If you've been keeping up with the news lately, you've no doubt heard about President Donald Trump's back and forth with China. Whether he's unloading tweets about unfair trade practices or talking about another tariff hike, China has begun to saturate media as an entity of international interest. It is time to recognize that China is beginning to challenge the U.S. in ways many thought to be impossible only a few years ago.
China is the world's second largest nation, superseded only by the United States. It is also one of the fastest growing economies in the world today: China enjoyed a 6.5% growth rate in 2017 while the U.S. only grew at a rate of approximately 3% in 2017. Recently, China has endured somewhat of a stifled growth rate since earlier in 2017 it had a growth rate of 2.7%. Some may purport that this is due to Trump's tariffs and others would point to other factors involved. The thing to note here is that China's economy is growing at a faster pace than the U.S. While the U.S. certainly remains the titan in today's economic world, China is beginning to realize that it, too, can flex its economic muscle through retaliatory tariffs and increased spending on military endeavors.
Two of those prominent military endeavors include China's island building in the disputed South China Sea and Chinese military efforts to have a greater presence across the Asian and African continents. South China is a hotly contested area of passage for many trade ships. In an attempt to better control the region, China has been building islands and attempting to claim that these islands are under the sovereign rule of the PRC (despite the U.N.'s dismissal of those claims). This is alarming to the U.S. and its allies as China tries to expand its naval reach and power. In response, the U.S. navy has engaged in some efforts to counter those claims with overt flybys over land that the PRC claims to be under its jurisdiction.
In regard to Africa, China has engaged in a great deal of infrastructure building as well as military buildup. One of China's more prominent projects is certainly the Belt and Road project. In an effort to further expand its economic and cultural influence, China has started a project meant to mimic the very profitable Silk Road of ancient times. This is certainly a threat to U.S. interests as well as power since it once more is an attempt to expand Chinese influence across multiple regions. Furthermore, the Belt and Road project is part of China's larger mission of expanding its presence in Africa. The first Chinese overseas base to be established has been built in Djibouti. In general, China's increased military presence in Africa has contributed to the PRC's efforts to move into what some experts see as the world's next sector of massive labor and economic growth.

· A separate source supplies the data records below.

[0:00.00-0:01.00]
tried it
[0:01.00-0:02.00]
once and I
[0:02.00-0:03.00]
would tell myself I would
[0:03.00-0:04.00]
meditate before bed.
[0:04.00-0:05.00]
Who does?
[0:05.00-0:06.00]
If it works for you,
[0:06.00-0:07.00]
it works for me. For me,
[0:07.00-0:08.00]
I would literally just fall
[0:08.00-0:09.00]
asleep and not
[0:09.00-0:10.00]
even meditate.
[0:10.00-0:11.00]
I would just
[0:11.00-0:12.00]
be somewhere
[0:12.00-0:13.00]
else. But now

Besides China's efforts to outpace the U.S. economy, some believe that China has blossomed into a new era of positive cultural growth. Backed by years of great economic growth, the Chinese people have been able to flourish at a time when the American dream seems to be faltering. Whether or not one believes that the U.S. is undergoing some hard times, other countries see the perceived divisions of the American people as a growing sign of the American juggernaut's weakness. In its place, ideas of the power behind Chinese culture have risen. Take for example the recent debacle surrounding Dolce and Gabbana's canceled fashion show. The Chinese response to the fashion duo's racist comments and advertising demonstrates an unprecedented showing of Chinese national pride and push back against stereotypes. There is a newfound cultural empowerment as China continues to rise and challenge the U.S. on a number of fronts.

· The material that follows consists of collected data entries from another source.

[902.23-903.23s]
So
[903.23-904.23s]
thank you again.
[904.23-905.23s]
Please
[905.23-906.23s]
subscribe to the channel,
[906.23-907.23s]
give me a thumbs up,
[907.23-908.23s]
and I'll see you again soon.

Perhaps most worrying, however, is Chinese investment into military developments specifically meant to counter and diminish American influence. This is apparent in China's South China Sea build up first and foremost. The entire reason behind any Chinese naval improvement (at least for now) is in order to further bolster its position as a regional power in the South China Sea, as evidenced by its already tight foothold on the region. According to Admiral Phil Davidson, "China is no longer a rising power but an arrived great power and peer competitor" in regards to China's growing and potent naval power. Besides efforts to expand its Navy, China has also taken direct measures to improve its aerial combat proficiency against the U.S. While China is not focusing on engaging in direct combat with the U.S., it is attempting to mitigate the advanced tactical and technological nature of America's Air Force. According to a Business Insider article which quotes The Project Air Force team at Rand Corp., "It is important to recognize that many of the PLA efforts in the military aerospace sector focus on fielding of specific capabilities in sufficient quantities to deter the United States from entering a conflict; the PLA would vastly prefer deterrence over actual combat operations."
It would appear as though China's high profile endeavors across the globe are actively engaging in operations meant to supersede and weaken the United States. Any gain of influence for the Chinese is subsequently a loss of influence for the U.S. It is important that average citizens as well as U.S. leaders recognize this. It is critical that the U.S. remains unified force within, and that it takes the necessary steps outwardly to remain the world power that it is today. I would like to point out that I am in no way advocating for a new cold war, but instead a greater awareness and attention to zero-sum games on the international stage.